Start of Block

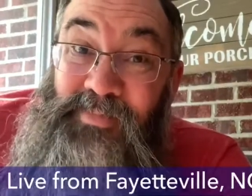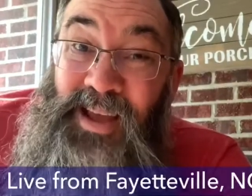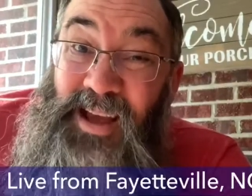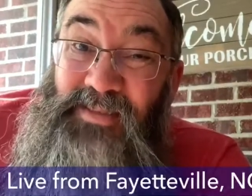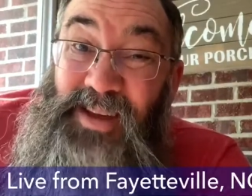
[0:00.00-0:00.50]

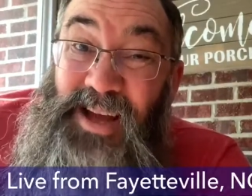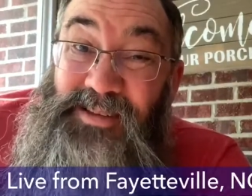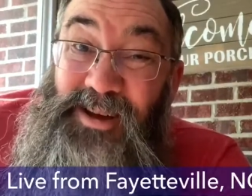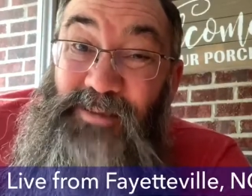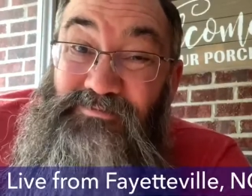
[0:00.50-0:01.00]
I've got
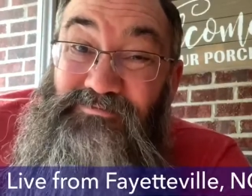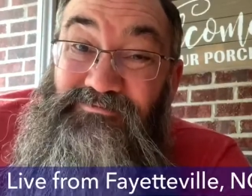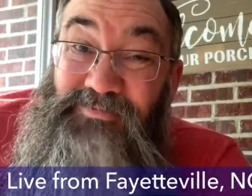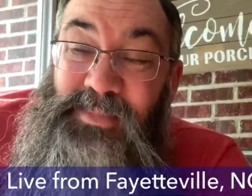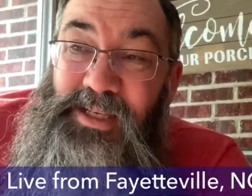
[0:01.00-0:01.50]
some.
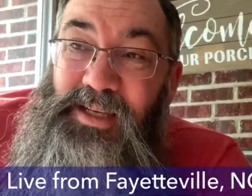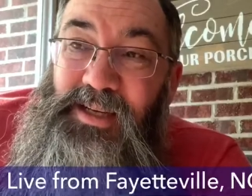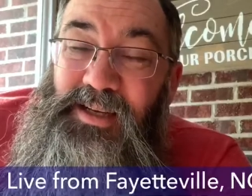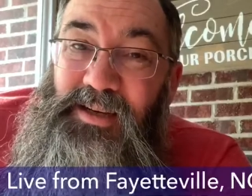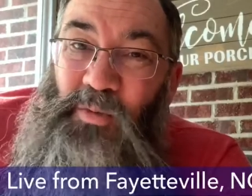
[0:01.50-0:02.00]

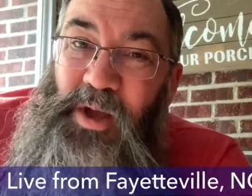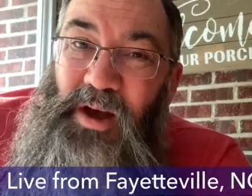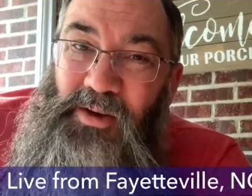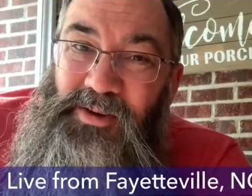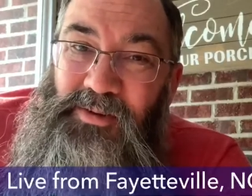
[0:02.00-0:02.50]
We
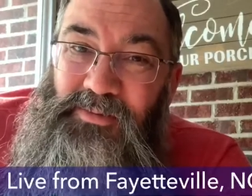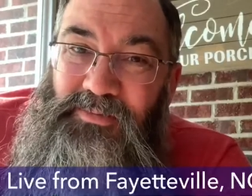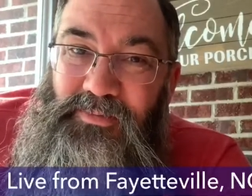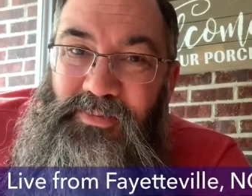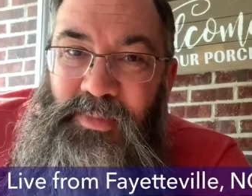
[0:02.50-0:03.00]
all do.
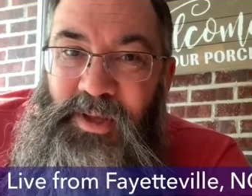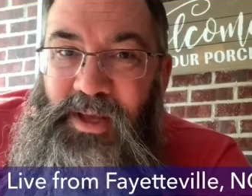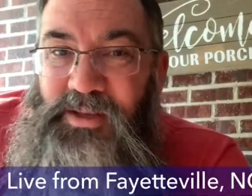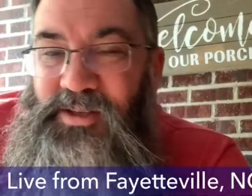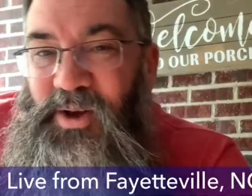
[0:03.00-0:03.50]

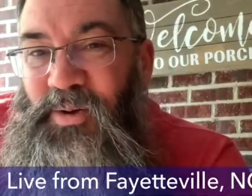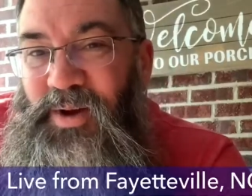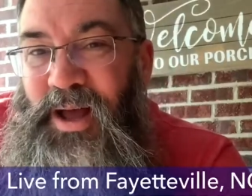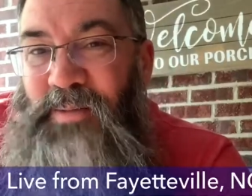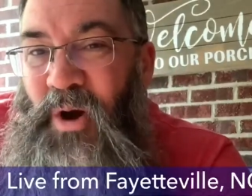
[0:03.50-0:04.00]
So
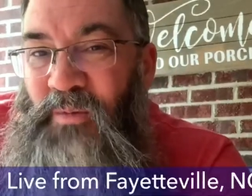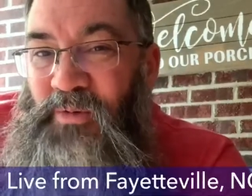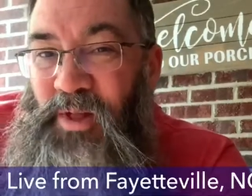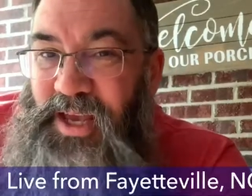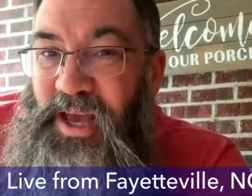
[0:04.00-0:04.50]
I'm hopeful
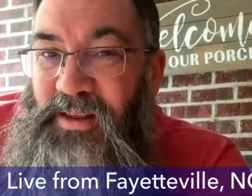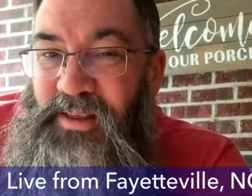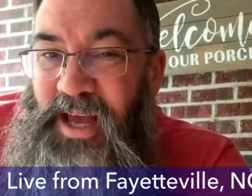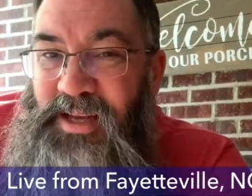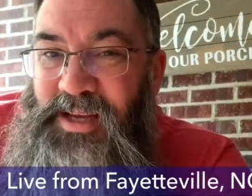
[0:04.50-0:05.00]
again
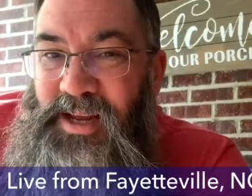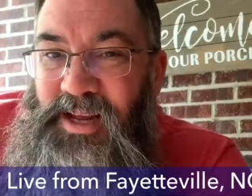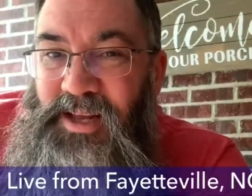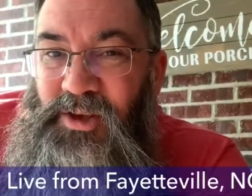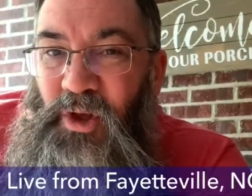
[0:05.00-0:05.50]
that
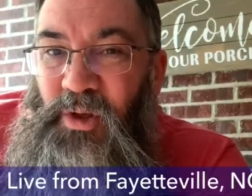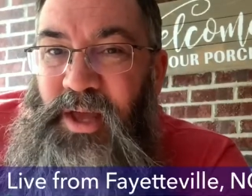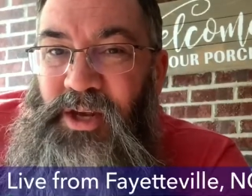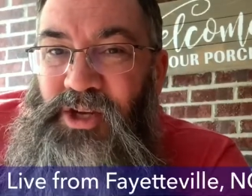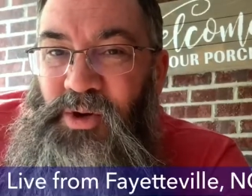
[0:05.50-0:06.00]
you'll
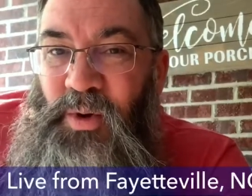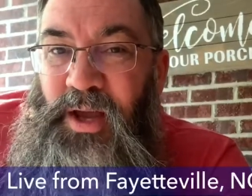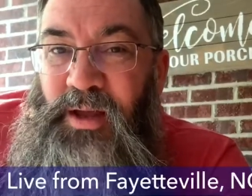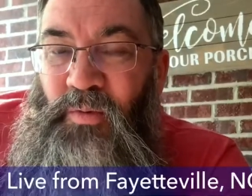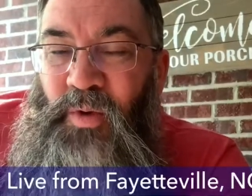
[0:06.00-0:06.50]

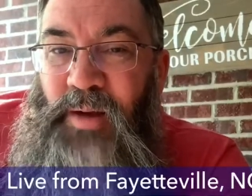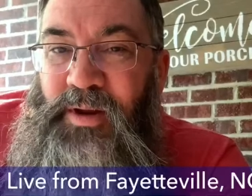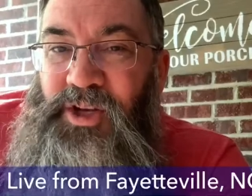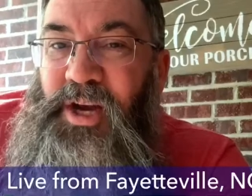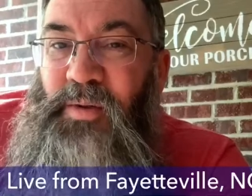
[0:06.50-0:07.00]
enjoy what I'm going to
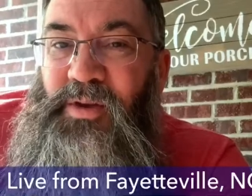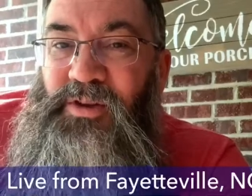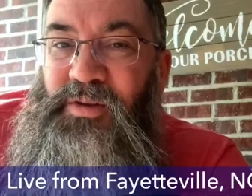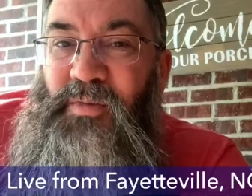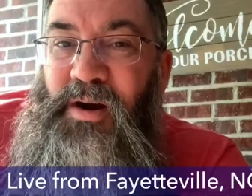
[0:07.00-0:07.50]
share with you
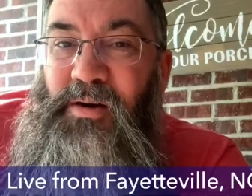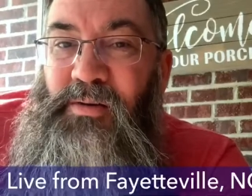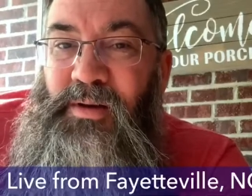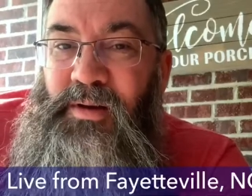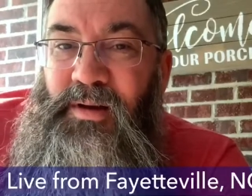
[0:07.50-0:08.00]
tomorrow
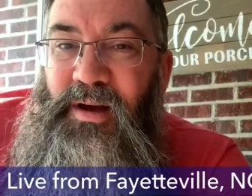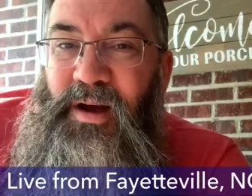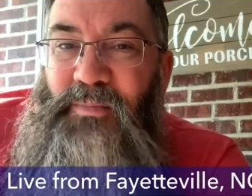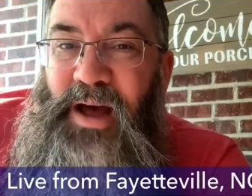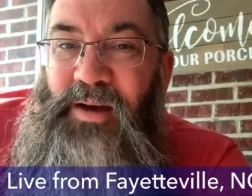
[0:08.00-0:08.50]

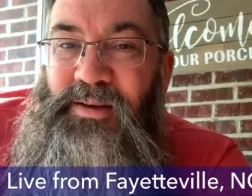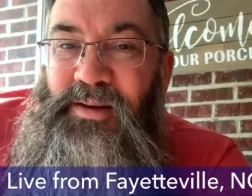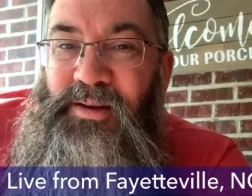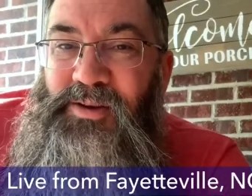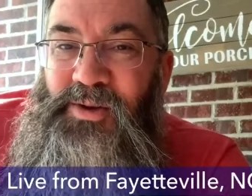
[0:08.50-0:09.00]
about
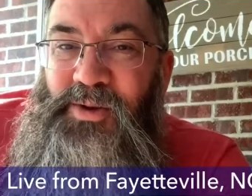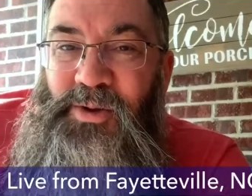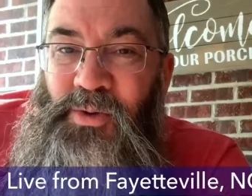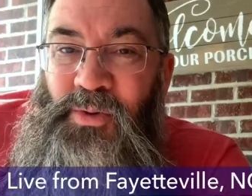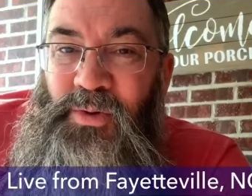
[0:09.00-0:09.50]
do
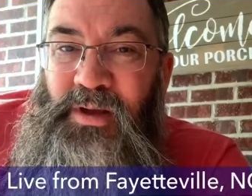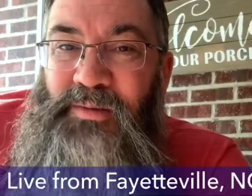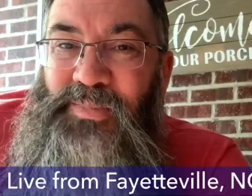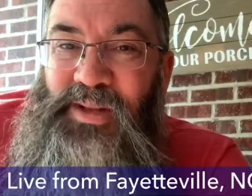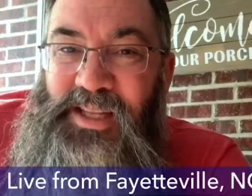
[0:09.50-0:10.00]
you
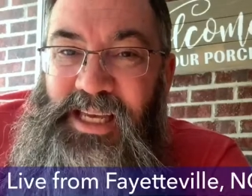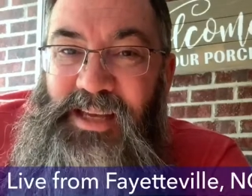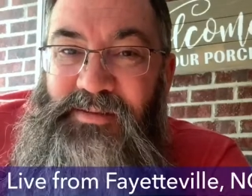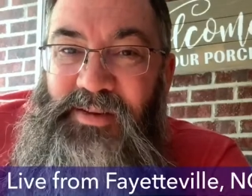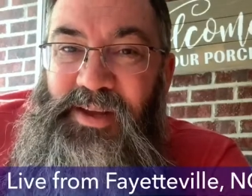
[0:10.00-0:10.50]

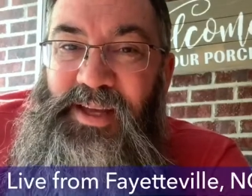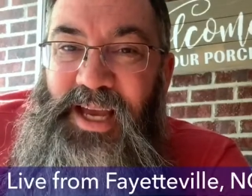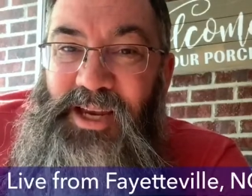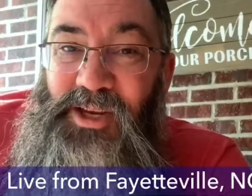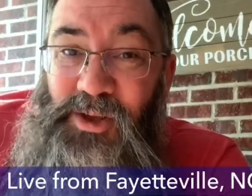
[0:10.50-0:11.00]
believe
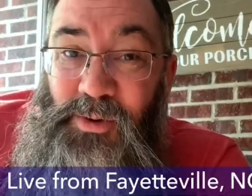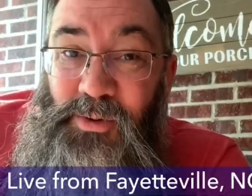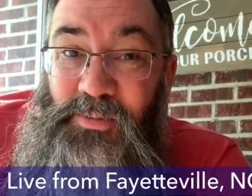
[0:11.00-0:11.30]
in you?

End of Block

TRY IT
This task calls for the lines from the line holding "[0:08.00-0:08.50]" through the last line above, restated word for word with both ends included and the pictures dropped.

RESPONSE
[0:08.00-0:08.50]

[0:08.50-0:09.00]
about
[0:09.00-0:09.50]
do
[0:09.50-0:10.00]
you
[0:10.00-0:10.50]

[0:10.50-0:11.00]
believe
[0:11.00-0:11.30]
in you?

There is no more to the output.